Sunday, December 5, 2010

Different Tastes

We've set up our Netflix account to receive three DVDs at a time. Typically we arrange our queue to receive one movie for me, one for my wife, and one for both of us or for the entire family. Since my wife's movie choices rarely interest me, and vice versa, we often find ourselves in separate rooms of the house (her in the living room and me in the office) watching totally different films. Usually she's watching some sort of semi-current romantic comedy and I'm watching an off the wall sci-fi movie made fifty years ago. The sad thing is that my wife is often disappointed by the movie she chose while I have a blast.

Just over a week ago Mrs. Atomic Spud started watching Miss Pettigrew Lives for a Day (2008). I believe the plot of Miss Pettigrew involves some British governess who gets fired and finds a new job as the secretary of an American actress, blah, blah, blah. I decided to spend my time on something good instead, so I watched Creature with the Atom Brain (1955) in the office.

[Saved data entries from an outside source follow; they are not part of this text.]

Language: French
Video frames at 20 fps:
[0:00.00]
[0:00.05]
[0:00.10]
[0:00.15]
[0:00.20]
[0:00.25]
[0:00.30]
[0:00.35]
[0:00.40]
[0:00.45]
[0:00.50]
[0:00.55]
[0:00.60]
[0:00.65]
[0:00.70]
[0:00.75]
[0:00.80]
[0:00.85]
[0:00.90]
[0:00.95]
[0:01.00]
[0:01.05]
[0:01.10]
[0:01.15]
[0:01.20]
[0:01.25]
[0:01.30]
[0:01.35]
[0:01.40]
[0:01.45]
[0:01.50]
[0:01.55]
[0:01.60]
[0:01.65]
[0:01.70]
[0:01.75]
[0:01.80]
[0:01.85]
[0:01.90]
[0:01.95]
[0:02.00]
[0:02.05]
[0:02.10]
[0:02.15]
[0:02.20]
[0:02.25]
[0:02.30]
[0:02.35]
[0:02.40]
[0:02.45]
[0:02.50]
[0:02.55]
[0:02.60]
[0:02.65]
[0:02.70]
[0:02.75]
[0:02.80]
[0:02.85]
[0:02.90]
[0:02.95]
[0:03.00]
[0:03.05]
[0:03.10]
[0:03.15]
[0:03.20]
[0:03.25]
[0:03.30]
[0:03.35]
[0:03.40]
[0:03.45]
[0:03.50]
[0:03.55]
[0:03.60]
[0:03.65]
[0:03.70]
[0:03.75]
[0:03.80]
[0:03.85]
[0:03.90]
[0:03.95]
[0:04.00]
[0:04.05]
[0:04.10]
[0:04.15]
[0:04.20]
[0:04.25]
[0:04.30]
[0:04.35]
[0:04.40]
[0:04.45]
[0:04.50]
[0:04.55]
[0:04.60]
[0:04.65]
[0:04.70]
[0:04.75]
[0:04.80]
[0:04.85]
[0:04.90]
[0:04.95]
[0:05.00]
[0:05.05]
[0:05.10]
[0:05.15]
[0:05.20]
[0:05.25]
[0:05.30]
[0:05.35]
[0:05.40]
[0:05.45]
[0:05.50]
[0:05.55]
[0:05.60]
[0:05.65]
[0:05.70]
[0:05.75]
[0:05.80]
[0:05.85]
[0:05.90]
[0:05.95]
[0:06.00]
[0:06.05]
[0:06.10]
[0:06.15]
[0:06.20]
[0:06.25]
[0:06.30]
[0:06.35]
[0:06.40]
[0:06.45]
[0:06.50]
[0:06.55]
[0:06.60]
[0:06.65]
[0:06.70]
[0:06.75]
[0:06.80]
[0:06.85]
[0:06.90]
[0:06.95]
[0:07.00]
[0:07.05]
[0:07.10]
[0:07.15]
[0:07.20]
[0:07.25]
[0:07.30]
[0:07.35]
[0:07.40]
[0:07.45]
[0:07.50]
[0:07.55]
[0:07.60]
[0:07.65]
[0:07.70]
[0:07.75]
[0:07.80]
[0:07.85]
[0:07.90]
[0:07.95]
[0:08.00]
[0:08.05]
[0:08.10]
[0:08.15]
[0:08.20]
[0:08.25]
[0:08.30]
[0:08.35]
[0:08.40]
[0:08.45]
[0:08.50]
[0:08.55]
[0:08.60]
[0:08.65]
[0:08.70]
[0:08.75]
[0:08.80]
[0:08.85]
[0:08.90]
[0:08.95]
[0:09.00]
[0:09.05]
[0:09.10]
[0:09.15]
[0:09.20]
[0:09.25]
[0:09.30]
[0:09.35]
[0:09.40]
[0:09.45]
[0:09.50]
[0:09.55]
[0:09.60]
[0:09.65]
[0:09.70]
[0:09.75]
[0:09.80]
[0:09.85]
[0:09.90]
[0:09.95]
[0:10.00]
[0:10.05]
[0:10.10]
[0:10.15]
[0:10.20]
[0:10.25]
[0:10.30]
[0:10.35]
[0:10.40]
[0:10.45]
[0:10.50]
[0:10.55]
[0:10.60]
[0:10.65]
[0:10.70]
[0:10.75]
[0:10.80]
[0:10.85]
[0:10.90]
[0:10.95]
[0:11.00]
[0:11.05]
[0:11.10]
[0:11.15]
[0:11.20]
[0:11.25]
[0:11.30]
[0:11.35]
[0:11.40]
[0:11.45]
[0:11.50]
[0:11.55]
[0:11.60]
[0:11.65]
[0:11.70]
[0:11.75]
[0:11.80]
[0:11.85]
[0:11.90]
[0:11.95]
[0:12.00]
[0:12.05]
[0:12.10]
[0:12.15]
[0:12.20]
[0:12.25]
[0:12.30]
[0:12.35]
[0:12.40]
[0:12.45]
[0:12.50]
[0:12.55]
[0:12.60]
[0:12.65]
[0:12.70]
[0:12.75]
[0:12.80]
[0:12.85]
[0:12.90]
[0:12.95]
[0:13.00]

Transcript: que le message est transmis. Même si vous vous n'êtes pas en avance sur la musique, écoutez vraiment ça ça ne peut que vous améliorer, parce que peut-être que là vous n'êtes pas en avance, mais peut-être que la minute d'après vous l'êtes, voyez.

My movie, having significantly more radioactive zombies than my wife's, was therefore the superior film. At about the halfway point the wife realized she had little tolerance for Miss Pettigrew and turned it off. One advantage of Netflix is that you pay a monthly fee so you don't feel like you've wasted too much money when you just don't like a film.

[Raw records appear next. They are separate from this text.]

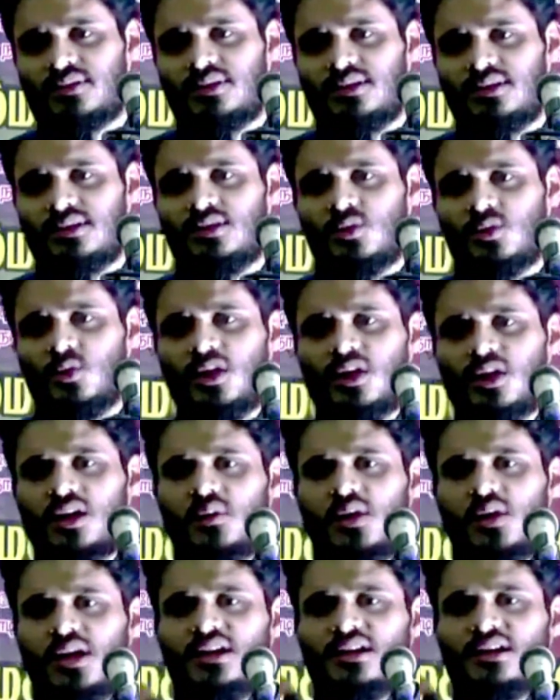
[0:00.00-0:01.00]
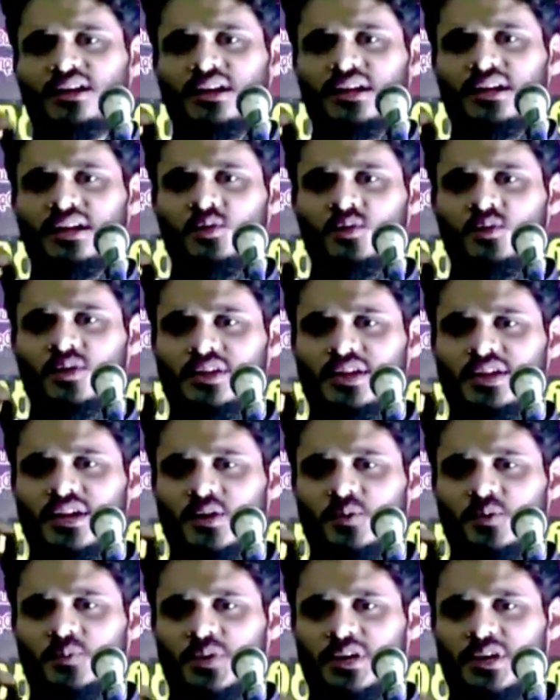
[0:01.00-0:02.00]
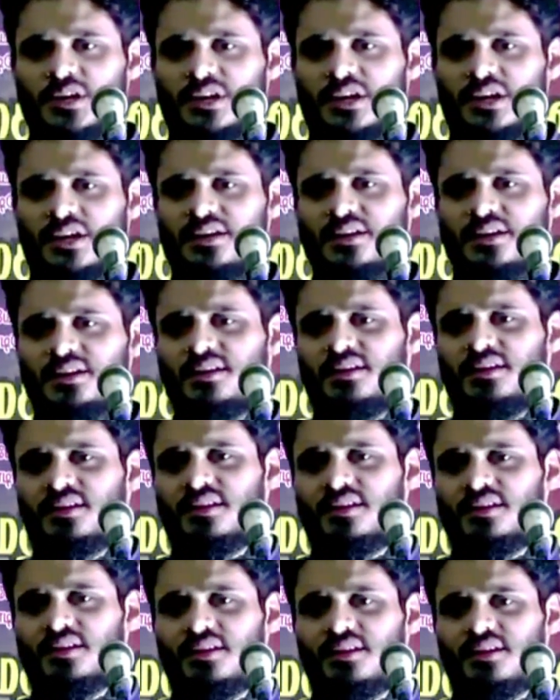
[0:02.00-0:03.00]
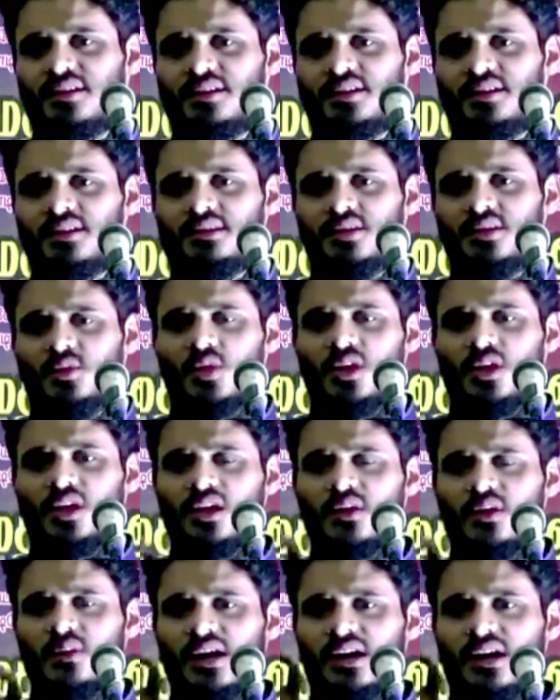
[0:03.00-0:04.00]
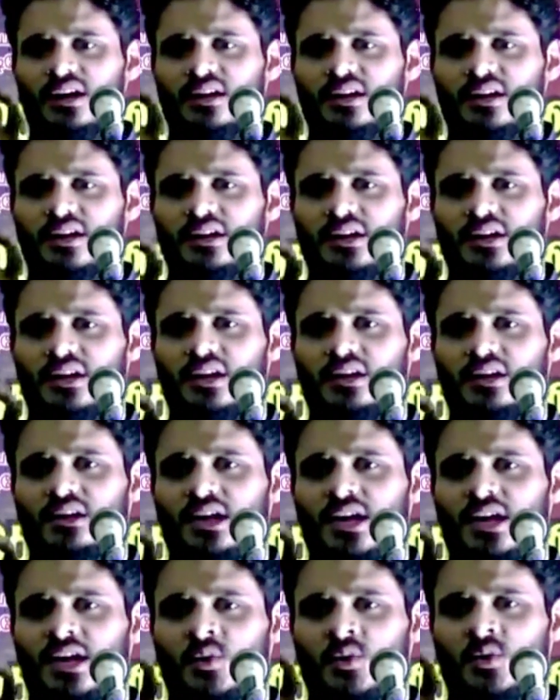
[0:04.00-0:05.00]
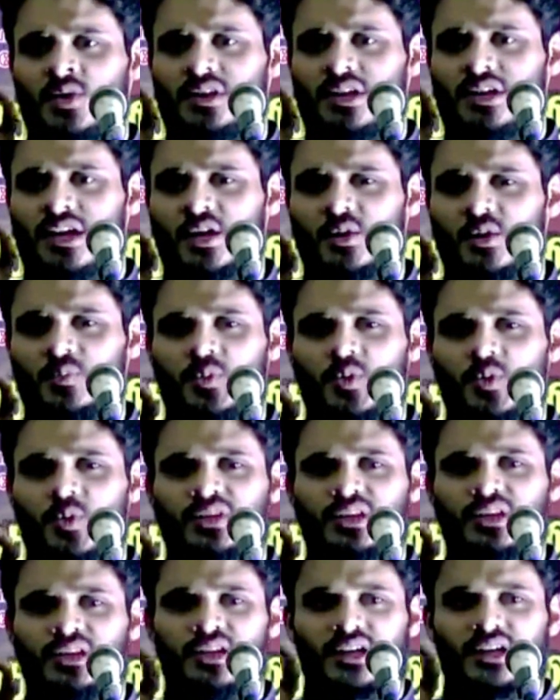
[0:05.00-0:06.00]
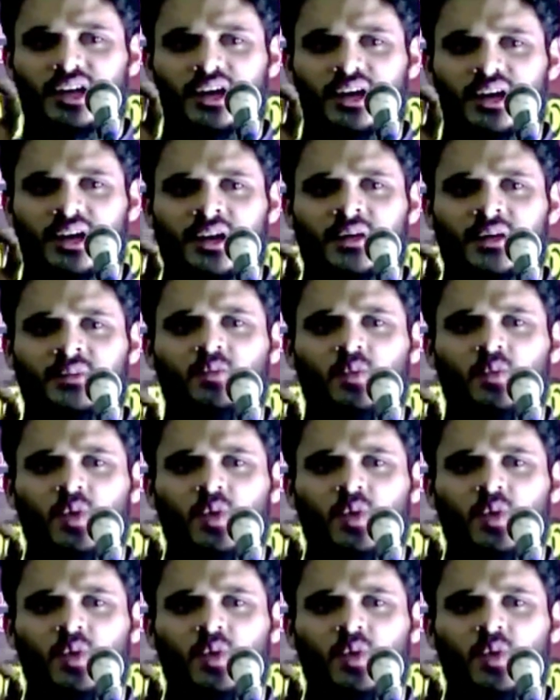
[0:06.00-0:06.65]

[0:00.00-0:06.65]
இந்த உலக வாழ்க்கையில் உன்னை அனுப்புகிறேன் இந்த உலக வாழ்க்கையில் நான் உன்னை அனுப்புவதன் காரணம்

Tonight Mrs. A-Spud watched Failure to Launch (2006). Contrary to the title, the movie doesn't involve a ship or a rocket or anything else that is actually launched. Like Miss Pettigrew, it's yet another chick flick with an almost completely non-descriptive title that some filmmaker thought would be clever. Anyway, Failure is apparently about an overgrown child who lives with his parents. The parents eventually hire an "interventionist" to try to get him to go out on his own. Per the formula, the two fall in love, etc. In other words, it's another movie whose plot description translates to "blah, blah, blah" for me. I, on the other hand, watched another piece of fine cinema; i.e., The Brain that Wouldn't Die (a.k.a. The Head that Wouldn't Die) (1962). The wife got through all of Failure, but she didn't much care for it. In contrast, I got pretty much what I asked for; a psychic head that wouldn't die, mad science gone wrong, a corrupted scientist's desperate search for a suitable replacement for the head's ruined body, as much gore as you could get away with in a film made in the 1950s (but not released until the early '60s), etc.

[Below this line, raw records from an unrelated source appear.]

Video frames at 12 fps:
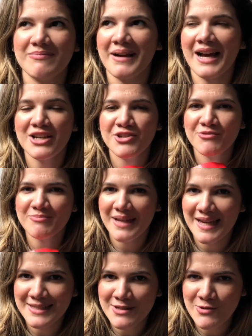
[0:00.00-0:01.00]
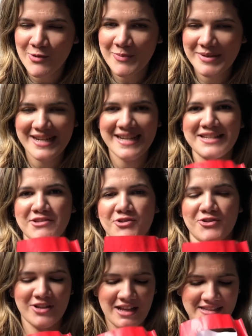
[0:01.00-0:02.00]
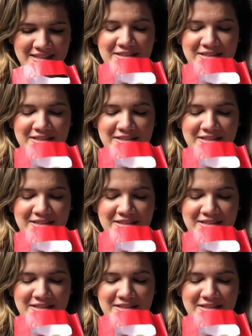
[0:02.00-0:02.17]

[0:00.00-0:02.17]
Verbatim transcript: mais de um mês que eu comprei esses chocolates,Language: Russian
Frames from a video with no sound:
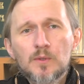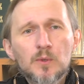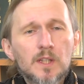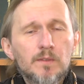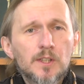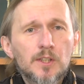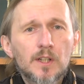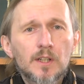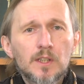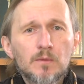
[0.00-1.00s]
все
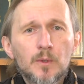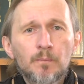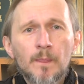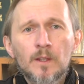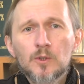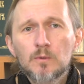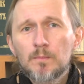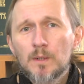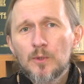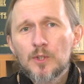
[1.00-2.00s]
зависящее от него, чтобы
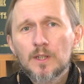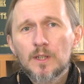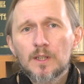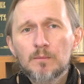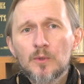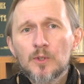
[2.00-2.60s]
помочь этому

I'm not sure I entirely understand my wife; she keeps giving chick flicks a chance despite being disappointed much of the time. Maybe it's to compensate for the fact that many of the movies she actually enjoys have more violence, spaceships, aliens, monsters, robots, magic, or superheroes than the films that women are supposed to like. Unfortunately, I just can't get her into any of the older and more arcane films that I like so much. If I could then maybe she would dump movies like Miss Pettigrew Lives for a Day from our Netflix queue and replace them with something good like Earth vs. the Flying Saucers.